May 2, 2012
TSG IntelBrief: Success in Afghanistan Hinges on the Transfer of Political Power
As of early May 2012, the United States and Afghanistan has signed the strategic partnership agreement that will govern the nature of their relationship for at least ten years following the planned 2014 withdrawal of American troops. Meanwhile, the U.S. is working fervently to plan for — and implement — a timely, safe, and logistically viable drawdown that will strategically triage forces as their numbers dwindle while, at the same time, both actively mentoring Afghan troops and doing everything possible to prevent the increasing number of friendly-fire deaths suffered by NATO troops at the hands of Afghan military and police personnel. As previously reported, these attacks by Afghan soldiers and policemen have the potential to undermine NATO's counterterrorism strategy in Afghanistan in the post-2014 era.
The withdrawal represents a considerably daunting task, but no matter how well the U.S. ultimately manages it, a critical and enduring aspect of the legacy of the U.S. and NATO intervention in Afghanistan unavoidably hinges on how well, and for how long, the Afghans fulfill their role.
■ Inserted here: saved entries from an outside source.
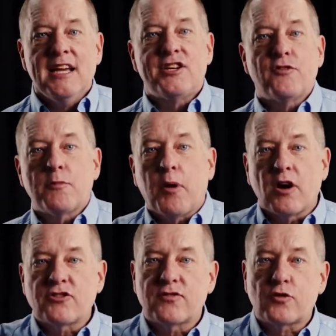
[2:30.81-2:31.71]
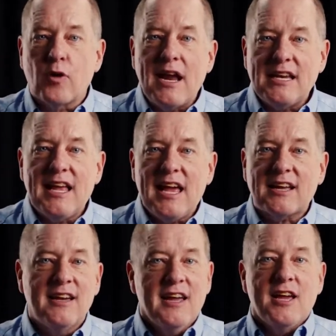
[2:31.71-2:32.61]
different parts of Great
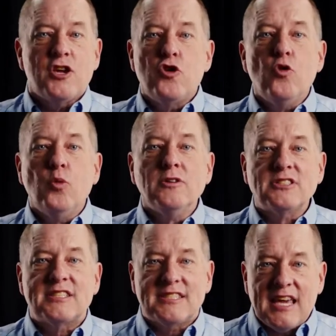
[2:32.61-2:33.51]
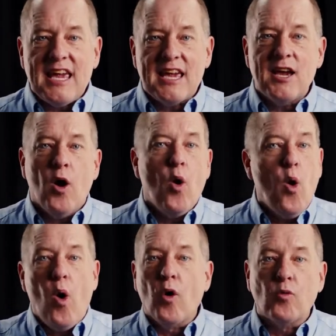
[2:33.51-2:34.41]
Neck, you will see
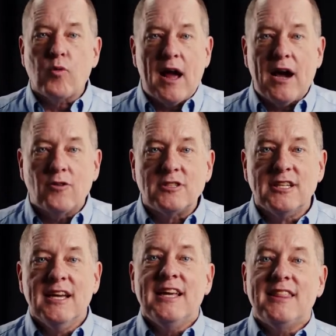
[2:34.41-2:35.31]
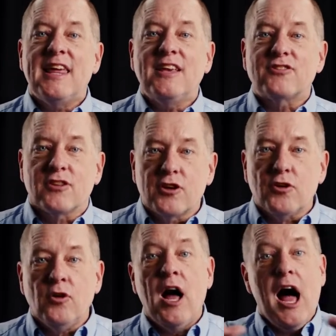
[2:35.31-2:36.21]
all around these
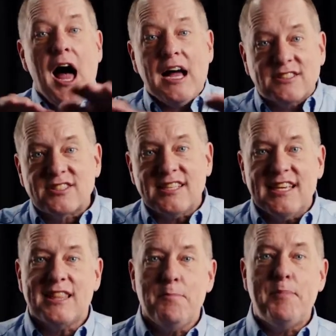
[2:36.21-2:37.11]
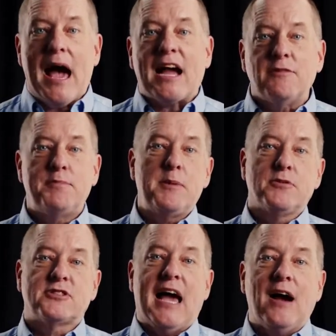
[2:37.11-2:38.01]
little huts in the back of
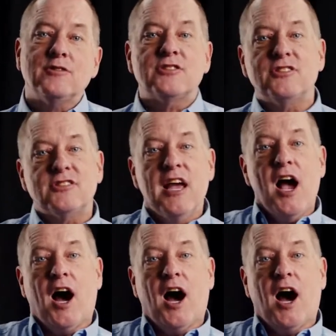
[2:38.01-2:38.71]
people's houses,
While this clearly involves the much-needed transformation of the Afghan National Security Forces into a capable, self-sustaining, and nationally recognized entity, of far greater importance will be the success of the political transition.
Managing the Transfer of Power
The Afghan presidential elections will coincide with the 2014 withdrawal, which leaves a questionable and unproven transfer-of-power mechanism in Afghanistan to cope with an increasingly brazen insurgency that will predictably feel emboldened as the last NATO combat troops leave the country.
In anticipation of the impending scenario, Afghans are considering a number of potential strategies for preventing this confluence of sub-optimal factors. One that has received a great deal of interest — both positive and negative — is the idea of postponing the elections until after 2014. While this may seem like a practical option on the surface, the political consequences are substantial. A postponement of the election would effectively lengthen President Karzai's term, which would contravene the constitution and the electoral laws, undermine trust in the system, and further degrade the image of a government that is already widely unpopular.
Holding the election a year early is another option, but this would involve considerable logistical challenges for the Independent Electoral Commission and also require amending electoral laws to allow for the date change to occur. It also would require President Karzai to step down a year early, which he may find difficult — and undesirable — in the absence of a trusted successor (which, by most accounts, he hasn't yet found).
Identifying a successor to President Karzai that would be acceptable to all sides remains a crucial, yet thus far exceedingly problematic endeavor. The next president must not only be a competent manager of the sea change occurring in the country, but also someone viewed as a "safe bet" for all parties concerned – from the Southern Pashtuns to the Northern Tajiks, Hazaras and Uzbeks. This individual must also be able to gain the confidence of insurgent factions as well as Afghanistan's neighbors (with Pakistan arguably being the most important of these).
As of now, a candidate with this stature does not exist; as a result, all the major political actors view the succession as an opportunity to consolidate or gain more power, especially in the wake of the immense vacuum America will leave behind. This has created a situation where the most powerful political actors are focused almost exclusively on securing their own future while largely ignoring what is necessary to stage a national coming-together to navigate the rocky transition ahead.
Narrowing Options for the U.S.
For the U.S. the array of policy options that might secure its legacy are, at best, limited and quickly narrowing. If the Obama administration's hands-off approach to the 2009 presidential elections in Afghanistan is an indication, the U.S. may not intervene – at least not overtly – in the Afghan political process. This would also be consistent with the American eagerness to allow Afghans to sort things out themselves, especially after the transition.
Even if the U.S. chooses to act more aggressively, American influence is diminishing with the withdrawal of each soldier. The other main American political and diplomatic instrument, the Strategic Partnership Agreement, will have already been ratified by 2014. Nonetheless, the US will still have leverage in the form of military and economic aid to Afghanistan, but that would be a tough card to play when America's strategic aim is to ensure the survival of the Afghan government vis-à-vis the insurgency. All of this places renewed urgency on American diplomats, who are diligently trying to negotiate a political settlement with the Taliban before the withdrawal.
Although there are other tools – political pressure from the U.S. embassy in Kabul, for example – that have been fairly effective in the past, there is no guarantee of their continued efficacy as an uncertain, and perhaps very different Afghanistan emerges after the 2014 withdrawal.
• Afghans will continue to debate the best path forward for the elections; a solution, however, must emerge within the next few months if presidential elections are to be a possible option in 2013.
• The inherent difficulty of sustaining military gains while withdrawing is complicated by the transfer of political power in Afghanistan; America will find itself facing the challenge of devising creative ways to ensure its legacy in Afghanistan as its ability to influence events there wanes.